*WHAT IS REQUIRED*.
Type out each entry exactly as it appears, but keep every image out.

*GIVEN DATA*.
________________________________________

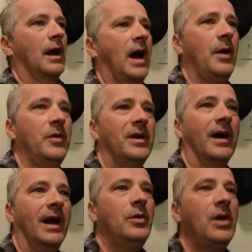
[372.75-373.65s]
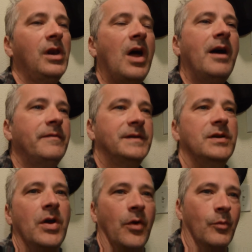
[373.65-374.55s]
I would I would love to
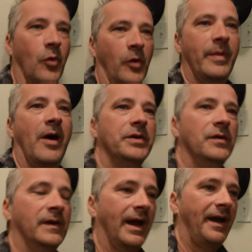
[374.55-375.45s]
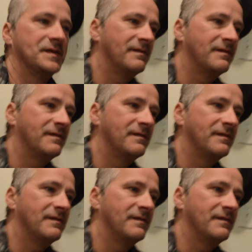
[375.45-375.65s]
know more about you guys.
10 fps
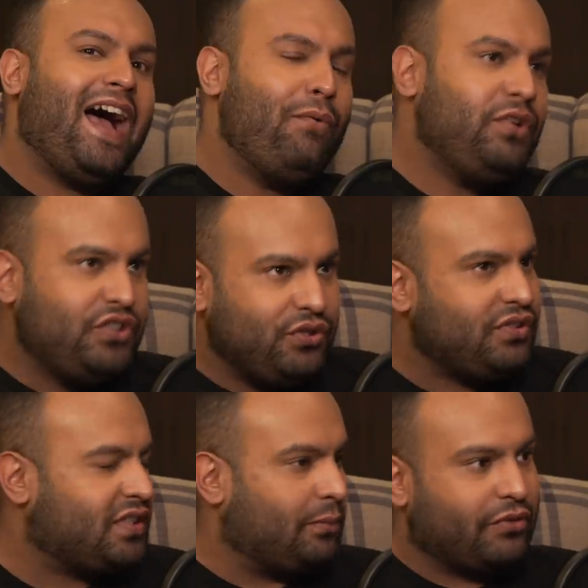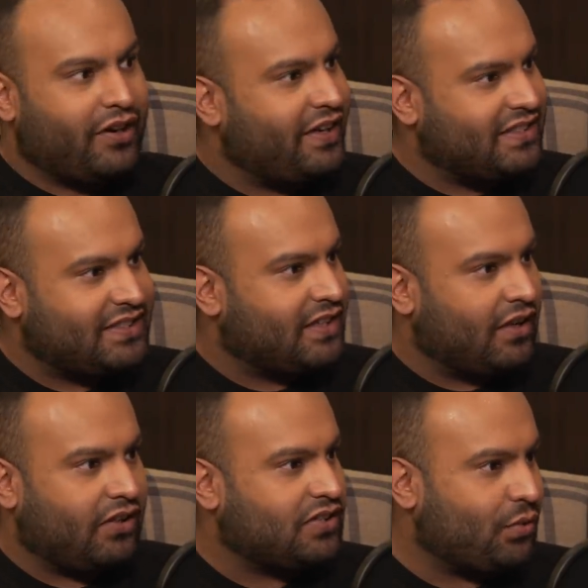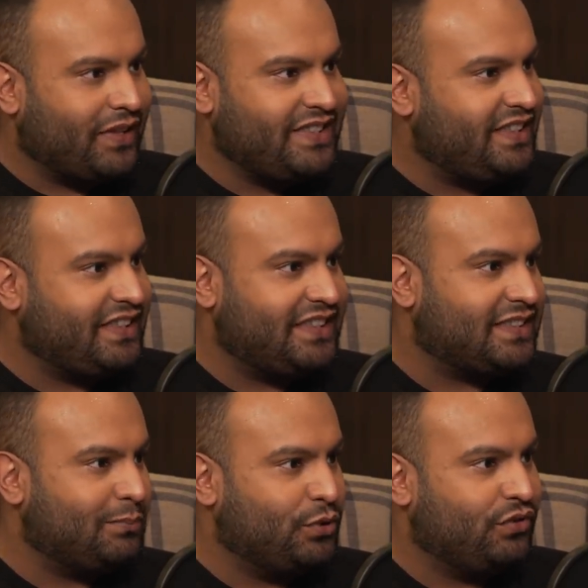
How would you summarize the last 20 years in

________________________________________

*PROBLEM SOLUTION*.
[372.75-373.65s]
[373.65-374.55s]
I would I would love to
[374.55-375.45s]
[375.45-375.65s]
know more about you guys.
10 fps
How would you summarize the last 20 years in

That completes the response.